Sometimes the pump hums too loud and I wonder if it’s burning out. Sometimes I forget it’s on, and it runs dry, coughing. It never quite breaks. Just complains.
The last time I checked the water line, I heard Cousin Eddie in my head: “This one here’s leakin’.” I didn’t laugh. I just looked at the line going down and thought - shit, you’re right.
Earlier this week, while the pump was running, I remembered I needed dirt. There’s a pile at the back of the yard I’ve been using to fill pots. What I didn’t realize was that the pool water was draining right past the dirt pile, turning it into mud.
I didn’t want to wait. So I went anyway. One foot stuck. The other slid. The top layer gave, the bottom sucked it in. I filled the pot with what I could grab. Mostly mud. A few worms. One rock.

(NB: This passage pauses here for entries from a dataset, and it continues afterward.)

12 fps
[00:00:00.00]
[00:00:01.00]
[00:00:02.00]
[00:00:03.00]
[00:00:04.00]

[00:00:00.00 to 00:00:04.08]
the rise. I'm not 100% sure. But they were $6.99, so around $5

By the time I got back to the patio, the pot weighed too much. I couldn’t lift it out of the wheelbarrow. Mud up to my shoelaces. Worms trying to escape. All of this….for marigolds that popped up out of nowhere.

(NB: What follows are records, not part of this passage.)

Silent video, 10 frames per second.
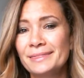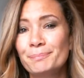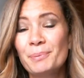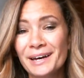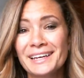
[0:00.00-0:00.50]

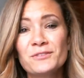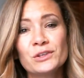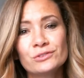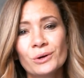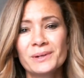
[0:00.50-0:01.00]
But if
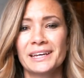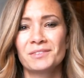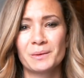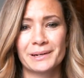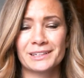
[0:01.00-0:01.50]
you don't have
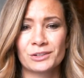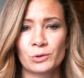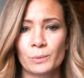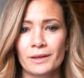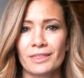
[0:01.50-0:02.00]
anybody to do
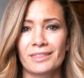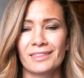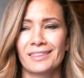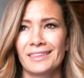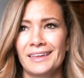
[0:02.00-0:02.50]
it with,
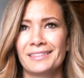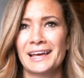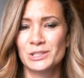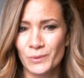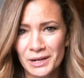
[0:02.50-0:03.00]

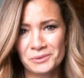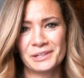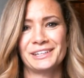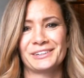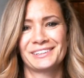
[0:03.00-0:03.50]
that's why we're
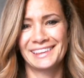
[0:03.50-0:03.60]
here.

Volunteers. I didn’t plant them. I just didn’t want to throw them away.
The marigolds were the least of it.
Sunflowers started coming up inside the flower pots. Not near them - inside them. I got more pots out just to give them somewhere to go.
Black-eyed Susans, which I grow in the front, suddenly showed up in the back. In flower pots. Along the fence. At the edge of the compost pile. I rescued those too.
Lemon balm invited itself in. Ferns overtook the north side of the yard. I don’t remember them multiplying this fast.
It’s like the garden decided summer was happening - with or without me.
So I’ve been eating soup. Rich broth. Lots of vegetables. It’s June.
Last year, I lived on cold chickpea salad. The windows were open all day. The AC was broken. Everything felt like collapse - but at least it was summer.
This year, the windows stay closed. It’s been cold. Then smoky. Then the neighbors started with the fire pits.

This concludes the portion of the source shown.